[mvapich-discuss] Problems with MPI_Publish_name in MVAPICH2....

Shucai Xiao shucai at vt.edu
Thu Jun 23 16:23:45 EDT 2011


Skipped content of type multipart/alternative-------------- next part --------------
[scxiao at gpu0031 connect]$ ~/software/mvapich2-1.7a2-install/bin/mpicc testPub.c 
[scxiao at gpu0031 connect]$ ./sync.sh 
[scxiao at gpu0031 connect]$ ~/software/trunk-r8710-install/bin/mpiexec.hydra -env MV2_SUPPORT_DPM=1 -nameserver gpu0031 -hosts gpu0031 -np 2 ./a.out
hostName = gpu0031.cluster
hostName = gpu0031.cluster
lookup name: "tag#0$description#"#RANK:00000000(000001c2:006c004d:00000001)#"$P"
serve name: "MyTest"
Here1
^CCtrl-C caught... cleaning up processes
[scxiao at gpu0031 connect]$ ~/software/trunk-r8710-install/bin/mpiexec.hydra -env MV2_SUPPORT_DPM=1 -nameserver gpu0031 -hosts gpu0031,gpu0032 -np 2 ./a.out
hostName = gpu0031.cluster
hostName = gpu0032.cluster
lookup name: "tag#0$description#"#RANK:00000000(000001c2:0014004b:00000001)#"$P"
serve name: "MyTest"
Here1
^CCtrl-C caught... cleaning up processes
[scxiao at gpu0031 connect]$ ~/software/mvapich2-1.7a2-install/bin/mpiexec.hydra -env MV2_SUPPORT_DPM=1 -nameserver gpu0031 -hosts gpu0031,gpu0032 -np 2 ./a.out
hostName = gpu0031.cluster
hostName = gpu0032.cluster
Error in lookup name: "Invalid service name (see MPI_Publish_name)"
Here1
[gpu0032.cluster:mpi_rank_1][error_sighandler] Caught error: Segmentation fault (signal 11)

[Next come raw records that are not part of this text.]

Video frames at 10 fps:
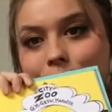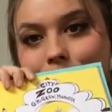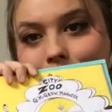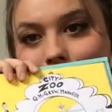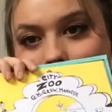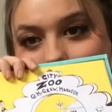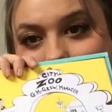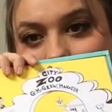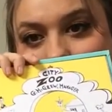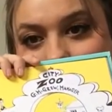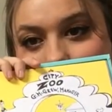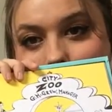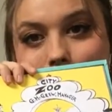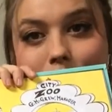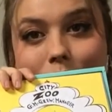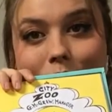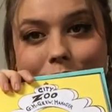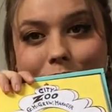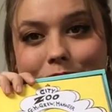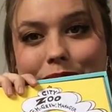
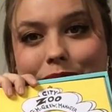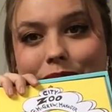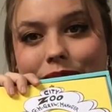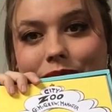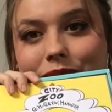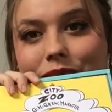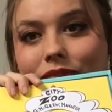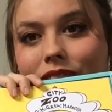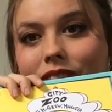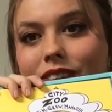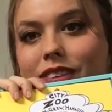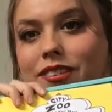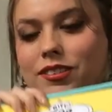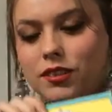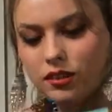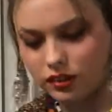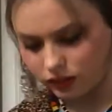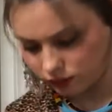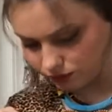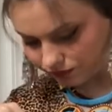
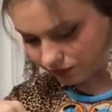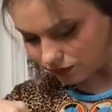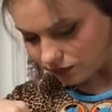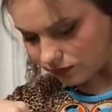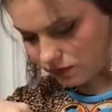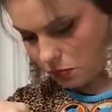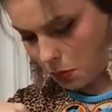[no speech]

=====================================================================================
=   BAD TERMINATION OF ONE OF YOUR APPLICATION PROCESSES
=   EXIT CODE: 11
=   CLEANING UP REMAINING PROCESSES
=   YOU CAN IGNORE THE BELOW CLEANUP MESSAGES
=====================================================================================
[proxy:0:0 at gpu0031.cluster] HYD_pmcd_pmip_control_cmd_cb (./pm/pmiserv/pmip_cb.c:906): assert (!closed) failed
[proxy:0:0 at gpu0031.cluster] HYDT_dmxu_poll_wait_for_event (./tools/demux/demux_poll.c:77): callback returned error status
[proxy:0:0 at gpu0031.cluster] main (./pm/pmiserv/pmip.c:222): demux engine error waiting for event
[mpiexec at gpu0031.cluster] HYDT_bscu_wait_for_completion (./tools/bootstrap/utils/bscu_wait.c:70): one of the processes terminated badly; aborting
[mpiexec at gpu0031.cluster] HYDT_bsci_wait_for_completion (./tools/bootstrap/src/bsci_wait.c:23): launcher returned error waiting for completion
[mpiexec at gpu0031.cluster] HYD_pmci_wait_for_completion (./pm/pmiserv/pmiserv_pmci.c:179): launcher returned error waiting for completion
[mpiexec at gpu0031.cluster] main (./ui/mpich/mpiexec.c:397): process manager error waiting for completion
[scxiao at gpu0031 connect]$ ~/software/mvapich2-1.7a2-install/bin/mpiexec.hydra -env MV2_SUPPORT_DPM=1 -nameserver gpu0031 -hosts gpu0031 -np 2 ./a.out
hostName = gpu0031.cluster
hostName = gpu0031.cluster
Error in lookup name: "Invalid service name (see MPI_Publish_name)"
Here1
[gpu0031.cluster:mpi_rank_1][error_sighandler] Caught error: Segmentation fault (signal 11)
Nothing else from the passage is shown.